DiasUteis = NETWORKDAYS ( SELECTEDVALUE(Vendas[DataVenda]), SELECTEDVALUE(Vendas[Fechamento]), 1, Feriados )
SUM
A função SUM soma todos os valores de uma coluna. Por exemplo: SUM(Tabela[Coluna]) retorna a soma dos valores presentes na coluna especificada.
SUMX
A função SUMX soma uma expressão avaliada para cada linha de uma tabela. Isso permite cálculos mais complexos que dependem de uma expressão personalizada. Exemplo:
SUMX(Filtro, Tabela[Quantidade] * Tabela[Preço Unitário]) soma o resultado de “Quantidade * Preço Unitário” para cada linha que atende ao filtro aplicado.
Passo2:
Contextos no Power BI referem-se ao conjunto de condições que determinam como os dados são analisados e filtrados. São três principais tipos de contextos no DAX: contexto de linha, contexto de consulta e contexto de avaliação.
Conclusão:
As funções DAX permitem a criação de relatórios altamente personalizados e a realização de análises complexas que vão além do básico. Podendo automatizar processos, realizar cálculos avançados e obter percepções mais profundas, tornando-se indispensável para empresas que utilizam Business Intelligence.
O aprendizado de DAX e Power BI Desktop exige prática contínua. Um bom começo é entender o básico da programação, especialmente em inglês, pois a maioria das funções estão nesse idioma.
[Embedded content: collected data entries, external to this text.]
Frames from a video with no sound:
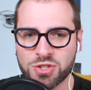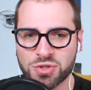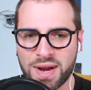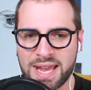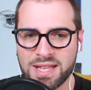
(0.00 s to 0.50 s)

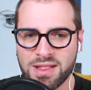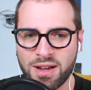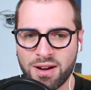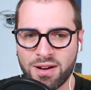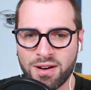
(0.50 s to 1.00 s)

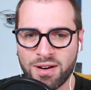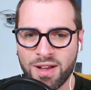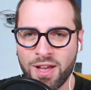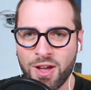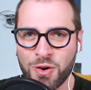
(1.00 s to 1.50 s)
trailer.
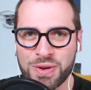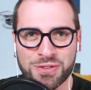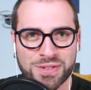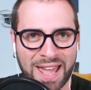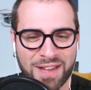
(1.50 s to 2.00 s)
We
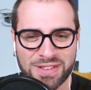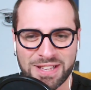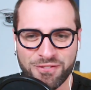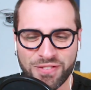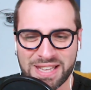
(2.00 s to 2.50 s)
don't have any
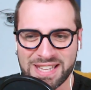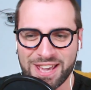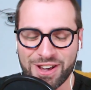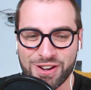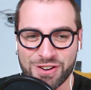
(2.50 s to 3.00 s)

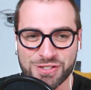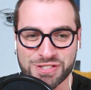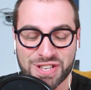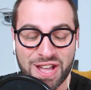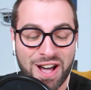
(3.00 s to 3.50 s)
videos.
Além disso, é crucial explorar a interface do Power BI Desktop, testar diferentes funções e manipular dados importados de outras fontes.
O domínio das funções DAX no Power BI pode ser o diferencial que falta para você se destacar no mercado de trabalho. Ao entender a sintaxe, os tipos de dados e os contextos, você poderá criar análises mais precisas e eficientes. Com o conhecimento certo, estará preparado para transformar dados em decisões estratégicas e de alto impacto.